La llegada al Xeneize ocurrió en 2018, después de que Zárate regresara a Vélez, donde era uno de los grandes ídolos de los últimos tiempos. En enero de ese año había iniciado un nuevo ciclo en el club, cedido por Watford, y seis meses después aceptó la propuesta de Boca. “Es un lindo desafío deportivo, si era por lo económico me quedaba en Dubai. Es un desafío jugar en Boca”, había dicho Mauro Zárate para explicar que priorizaba el desafío deportivo sobre el dinero.
El regreso a Vélez y la herida pendiente
La decisión de abandonar Vélez para sumarse a Boca provocó una enorme polémica y un quiebre con buena parte de los hinchas. El conflicto también alcanzó a sus hermanos y convirtió aquella transferencia en una de las decisiones más observadas de su carrera. Antes de ese pase, Zárate había manifestado que no jugaría en otro club argentino; después de eliminar a Vélez de la Copa de la Liga 2019, además, dijo: “Pasó el equipo grande”.
El regreso a Vélez en agosto de 2026 tuvo a Rocco como protagonista familiar. El hijo de Zárate, integrante de las divisiones infantiles de Boca desde 2025, tuvo que enfrentar al Fortín, y su padre llegó al estadio con nervios por la reacción de los hinchas. “El día que le tocó jugar contra Vélez yo estaba nervioso.

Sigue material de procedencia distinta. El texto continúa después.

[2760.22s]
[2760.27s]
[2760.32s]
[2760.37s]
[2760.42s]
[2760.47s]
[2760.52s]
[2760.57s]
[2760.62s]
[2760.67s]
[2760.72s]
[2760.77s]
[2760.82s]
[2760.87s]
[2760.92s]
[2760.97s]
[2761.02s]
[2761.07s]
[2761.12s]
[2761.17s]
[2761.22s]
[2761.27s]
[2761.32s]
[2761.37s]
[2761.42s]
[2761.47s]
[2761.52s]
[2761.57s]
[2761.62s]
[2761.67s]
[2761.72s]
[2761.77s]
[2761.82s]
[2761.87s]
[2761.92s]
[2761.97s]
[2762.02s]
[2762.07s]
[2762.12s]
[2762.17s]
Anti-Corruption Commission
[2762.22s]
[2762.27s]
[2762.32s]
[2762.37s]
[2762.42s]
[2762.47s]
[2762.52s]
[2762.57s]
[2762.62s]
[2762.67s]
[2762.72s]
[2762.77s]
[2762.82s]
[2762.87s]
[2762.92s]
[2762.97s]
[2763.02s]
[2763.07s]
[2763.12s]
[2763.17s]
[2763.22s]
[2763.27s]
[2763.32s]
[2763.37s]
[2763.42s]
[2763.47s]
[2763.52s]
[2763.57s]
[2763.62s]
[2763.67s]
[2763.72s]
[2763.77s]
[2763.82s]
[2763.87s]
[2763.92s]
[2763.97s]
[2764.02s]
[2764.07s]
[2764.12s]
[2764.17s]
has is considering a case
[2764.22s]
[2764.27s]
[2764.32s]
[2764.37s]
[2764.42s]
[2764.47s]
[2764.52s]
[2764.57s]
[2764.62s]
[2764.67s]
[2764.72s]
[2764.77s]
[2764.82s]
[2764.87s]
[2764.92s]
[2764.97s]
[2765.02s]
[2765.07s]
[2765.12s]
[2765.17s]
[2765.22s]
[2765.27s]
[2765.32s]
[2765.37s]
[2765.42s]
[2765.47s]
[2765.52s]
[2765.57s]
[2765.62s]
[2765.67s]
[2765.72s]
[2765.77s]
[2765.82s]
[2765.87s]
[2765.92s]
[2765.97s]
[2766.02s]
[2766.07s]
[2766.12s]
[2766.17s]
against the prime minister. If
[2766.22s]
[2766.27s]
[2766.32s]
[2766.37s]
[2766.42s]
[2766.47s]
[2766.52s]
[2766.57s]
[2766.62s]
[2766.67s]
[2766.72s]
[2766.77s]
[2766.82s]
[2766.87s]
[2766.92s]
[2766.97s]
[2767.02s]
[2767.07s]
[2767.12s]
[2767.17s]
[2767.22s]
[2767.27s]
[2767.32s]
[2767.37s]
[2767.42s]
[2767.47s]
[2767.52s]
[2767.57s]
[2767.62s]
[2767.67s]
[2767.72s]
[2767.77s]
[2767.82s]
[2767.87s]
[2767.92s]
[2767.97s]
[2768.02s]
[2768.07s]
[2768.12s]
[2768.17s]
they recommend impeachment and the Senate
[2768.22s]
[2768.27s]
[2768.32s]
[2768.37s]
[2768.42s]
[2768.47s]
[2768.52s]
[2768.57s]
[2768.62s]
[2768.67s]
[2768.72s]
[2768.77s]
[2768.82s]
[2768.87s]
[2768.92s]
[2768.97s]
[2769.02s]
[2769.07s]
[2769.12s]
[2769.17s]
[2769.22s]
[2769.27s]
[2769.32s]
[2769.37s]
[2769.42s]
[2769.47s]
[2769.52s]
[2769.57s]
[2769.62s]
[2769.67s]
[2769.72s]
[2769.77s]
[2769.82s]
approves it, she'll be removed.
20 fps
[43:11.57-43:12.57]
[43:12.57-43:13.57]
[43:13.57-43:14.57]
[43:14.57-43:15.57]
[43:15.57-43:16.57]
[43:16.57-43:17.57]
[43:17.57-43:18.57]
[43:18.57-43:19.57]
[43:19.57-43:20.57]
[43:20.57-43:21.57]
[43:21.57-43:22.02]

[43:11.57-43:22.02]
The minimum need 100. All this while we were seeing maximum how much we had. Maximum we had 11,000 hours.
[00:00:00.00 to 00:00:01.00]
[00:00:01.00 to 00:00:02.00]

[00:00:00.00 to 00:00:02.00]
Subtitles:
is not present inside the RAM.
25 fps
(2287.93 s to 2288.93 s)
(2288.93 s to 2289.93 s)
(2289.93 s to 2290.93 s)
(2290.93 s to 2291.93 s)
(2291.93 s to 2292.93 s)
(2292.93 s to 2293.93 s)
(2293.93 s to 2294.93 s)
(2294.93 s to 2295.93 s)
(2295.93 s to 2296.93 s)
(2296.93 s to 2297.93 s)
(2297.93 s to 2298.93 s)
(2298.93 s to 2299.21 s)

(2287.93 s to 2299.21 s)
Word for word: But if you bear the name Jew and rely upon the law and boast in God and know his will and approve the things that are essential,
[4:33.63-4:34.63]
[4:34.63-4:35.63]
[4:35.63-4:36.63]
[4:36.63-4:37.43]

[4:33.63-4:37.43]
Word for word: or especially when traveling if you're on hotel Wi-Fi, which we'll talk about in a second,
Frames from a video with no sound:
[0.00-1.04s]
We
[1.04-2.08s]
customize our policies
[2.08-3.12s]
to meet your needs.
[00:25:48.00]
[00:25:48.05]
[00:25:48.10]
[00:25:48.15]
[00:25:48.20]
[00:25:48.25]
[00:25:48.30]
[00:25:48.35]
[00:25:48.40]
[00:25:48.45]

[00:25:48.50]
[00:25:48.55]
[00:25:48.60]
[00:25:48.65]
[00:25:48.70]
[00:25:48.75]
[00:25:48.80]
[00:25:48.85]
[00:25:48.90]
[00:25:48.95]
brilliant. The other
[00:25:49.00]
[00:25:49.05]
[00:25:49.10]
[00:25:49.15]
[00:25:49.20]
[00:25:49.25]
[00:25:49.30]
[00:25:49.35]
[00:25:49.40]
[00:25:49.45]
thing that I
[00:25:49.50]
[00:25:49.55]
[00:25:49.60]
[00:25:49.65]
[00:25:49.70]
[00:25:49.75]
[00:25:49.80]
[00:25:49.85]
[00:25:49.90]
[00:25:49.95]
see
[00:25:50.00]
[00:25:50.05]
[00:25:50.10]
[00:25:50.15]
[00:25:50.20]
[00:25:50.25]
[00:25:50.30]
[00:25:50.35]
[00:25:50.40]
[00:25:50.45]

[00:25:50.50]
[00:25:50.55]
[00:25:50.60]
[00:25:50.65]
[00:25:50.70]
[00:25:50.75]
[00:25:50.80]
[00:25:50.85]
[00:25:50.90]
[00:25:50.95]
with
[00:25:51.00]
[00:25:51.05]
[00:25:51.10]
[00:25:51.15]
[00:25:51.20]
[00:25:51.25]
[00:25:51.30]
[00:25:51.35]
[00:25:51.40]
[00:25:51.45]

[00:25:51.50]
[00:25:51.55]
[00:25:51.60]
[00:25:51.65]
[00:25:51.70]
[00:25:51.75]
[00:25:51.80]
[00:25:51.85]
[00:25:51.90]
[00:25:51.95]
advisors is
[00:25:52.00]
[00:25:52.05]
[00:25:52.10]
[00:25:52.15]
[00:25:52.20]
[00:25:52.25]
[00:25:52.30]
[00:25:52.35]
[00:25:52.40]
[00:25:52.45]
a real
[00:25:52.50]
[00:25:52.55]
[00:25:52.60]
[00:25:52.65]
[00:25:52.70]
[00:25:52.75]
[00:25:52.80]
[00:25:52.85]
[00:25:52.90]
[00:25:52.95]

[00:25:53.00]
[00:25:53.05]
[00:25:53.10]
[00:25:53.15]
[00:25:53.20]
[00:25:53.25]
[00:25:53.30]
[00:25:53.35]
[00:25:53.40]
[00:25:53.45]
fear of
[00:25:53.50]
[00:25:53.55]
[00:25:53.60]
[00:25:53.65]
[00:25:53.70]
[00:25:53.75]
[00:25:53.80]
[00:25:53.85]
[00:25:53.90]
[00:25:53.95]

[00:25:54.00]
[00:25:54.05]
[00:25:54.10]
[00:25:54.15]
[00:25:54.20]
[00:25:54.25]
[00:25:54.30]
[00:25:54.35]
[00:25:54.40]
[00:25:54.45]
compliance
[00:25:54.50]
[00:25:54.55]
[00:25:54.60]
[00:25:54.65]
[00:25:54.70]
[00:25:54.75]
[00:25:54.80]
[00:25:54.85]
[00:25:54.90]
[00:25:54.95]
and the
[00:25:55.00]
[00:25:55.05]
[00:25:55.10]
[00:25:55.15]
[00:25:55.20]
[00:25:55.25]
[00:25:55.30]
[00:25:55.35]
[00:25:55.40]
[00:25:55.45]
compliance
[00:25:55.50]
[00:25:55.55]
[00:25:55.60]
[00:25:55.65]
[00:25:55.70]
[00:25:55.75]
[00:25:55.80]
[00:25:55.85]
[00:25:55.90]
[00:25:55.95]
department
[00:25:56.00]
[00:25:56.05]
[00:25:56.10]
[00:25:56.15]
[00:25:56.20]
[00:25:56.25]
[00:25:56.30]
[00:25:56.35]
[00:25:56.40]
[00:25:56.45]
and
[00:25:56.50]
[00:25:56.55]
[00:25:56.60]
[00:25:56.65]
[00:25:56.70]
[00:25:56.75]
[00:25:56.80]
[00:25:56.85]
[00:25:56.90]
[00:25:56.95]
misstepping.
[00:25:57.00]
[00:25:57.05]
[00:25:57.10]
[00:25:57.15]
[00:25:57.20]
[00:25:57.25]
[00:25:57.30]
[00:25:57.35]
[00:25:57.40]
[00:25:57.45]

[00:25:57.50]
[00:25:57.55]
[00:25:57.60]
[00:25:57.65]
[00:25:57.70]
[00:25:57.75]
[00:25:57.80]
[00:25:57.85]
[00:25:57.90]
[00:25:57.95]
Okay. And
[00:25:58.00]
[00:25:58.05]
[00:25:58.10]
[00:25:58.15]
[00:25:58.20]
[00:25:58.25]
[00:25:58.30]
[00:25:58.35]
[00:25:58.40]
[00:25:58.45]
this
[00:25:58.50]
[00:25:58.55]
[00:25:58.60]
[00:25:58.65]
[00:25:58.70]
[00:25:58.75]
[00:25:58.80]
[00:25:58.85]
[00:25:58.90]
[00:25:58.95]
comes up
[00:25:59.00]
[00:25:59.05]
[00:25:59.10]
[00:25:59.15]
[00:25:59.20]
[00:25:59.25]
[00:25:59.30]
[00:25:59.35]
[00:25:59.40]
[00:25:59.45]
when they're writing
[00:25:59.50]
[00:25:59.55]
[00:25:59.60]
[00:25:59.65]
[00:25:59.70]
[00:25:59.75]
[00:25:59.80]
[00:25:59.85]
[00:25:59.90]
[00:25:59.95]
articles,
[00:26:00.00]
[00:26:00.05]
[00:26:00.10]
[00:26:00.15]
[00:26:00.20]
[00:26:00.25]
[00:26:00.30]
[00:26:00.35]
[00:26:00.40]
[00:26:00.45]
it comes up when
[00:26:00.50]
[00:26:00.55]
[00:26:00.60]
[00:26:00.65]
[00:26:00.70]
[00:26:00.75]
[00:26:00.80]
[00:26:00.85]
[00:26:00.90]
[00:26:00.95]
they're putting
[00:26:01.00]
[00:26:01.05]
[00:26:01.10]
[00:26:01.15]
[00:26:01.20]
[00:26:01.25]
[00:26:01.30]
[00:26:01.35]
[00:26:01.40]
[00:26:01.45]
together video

Cualquier cosa que me iban a decir, iba a pedir perdón”, contó.
La recepción fue distinta de la que imaginaba. Un integrante de la hinchada que conocía se acercó para recibirlo. Zárate recordó el gesto: “Me recibió uno de los muchachos de la hinchada que yo conocía mucho. Y me dijo: ‘Bienvenido a tu casa’. Eso me marcó muchísimo”. La escena ocurrió en el club donde surgió de las inferiores, debutó en Primera a los 17 años y fue campeón del Torneo Clausura 2005. También regresó en distintas etapas, volvió a ser campeón y terminó como goleador del Torneo Final 2014.
La relación con Vélez, de todos modos, quedó atravesada por aquella salida. “La pasé muy bien cuando tuve que ir a Vélez. No va a cicatrizar esa herida porque pasaron muchas cosas y está bien que sea así”, afirmó Zárate. También sostuvo: “No tengo arrepentimiento. Pedí perdón porque falté a mi palabra. Mi carrera ya estaba hecha y formada”. El exdelantero explicó su decisión como una cuestión laboral: “Jugar gratis está bueno, lo hacés por el club en el que naciste y creciste, pero esto también es un trabajo”. En 2026 reconoció que el vínculo con sus hermanos continúa distante y que considera que no hay vuelta atrás; aun así, Mauro Zárate mantiene su postura: “Siempre que me cruzo con un hincha de Vélez le pido perdón, sacando todo lo que hice por el club. No cambia mi pensamiento”.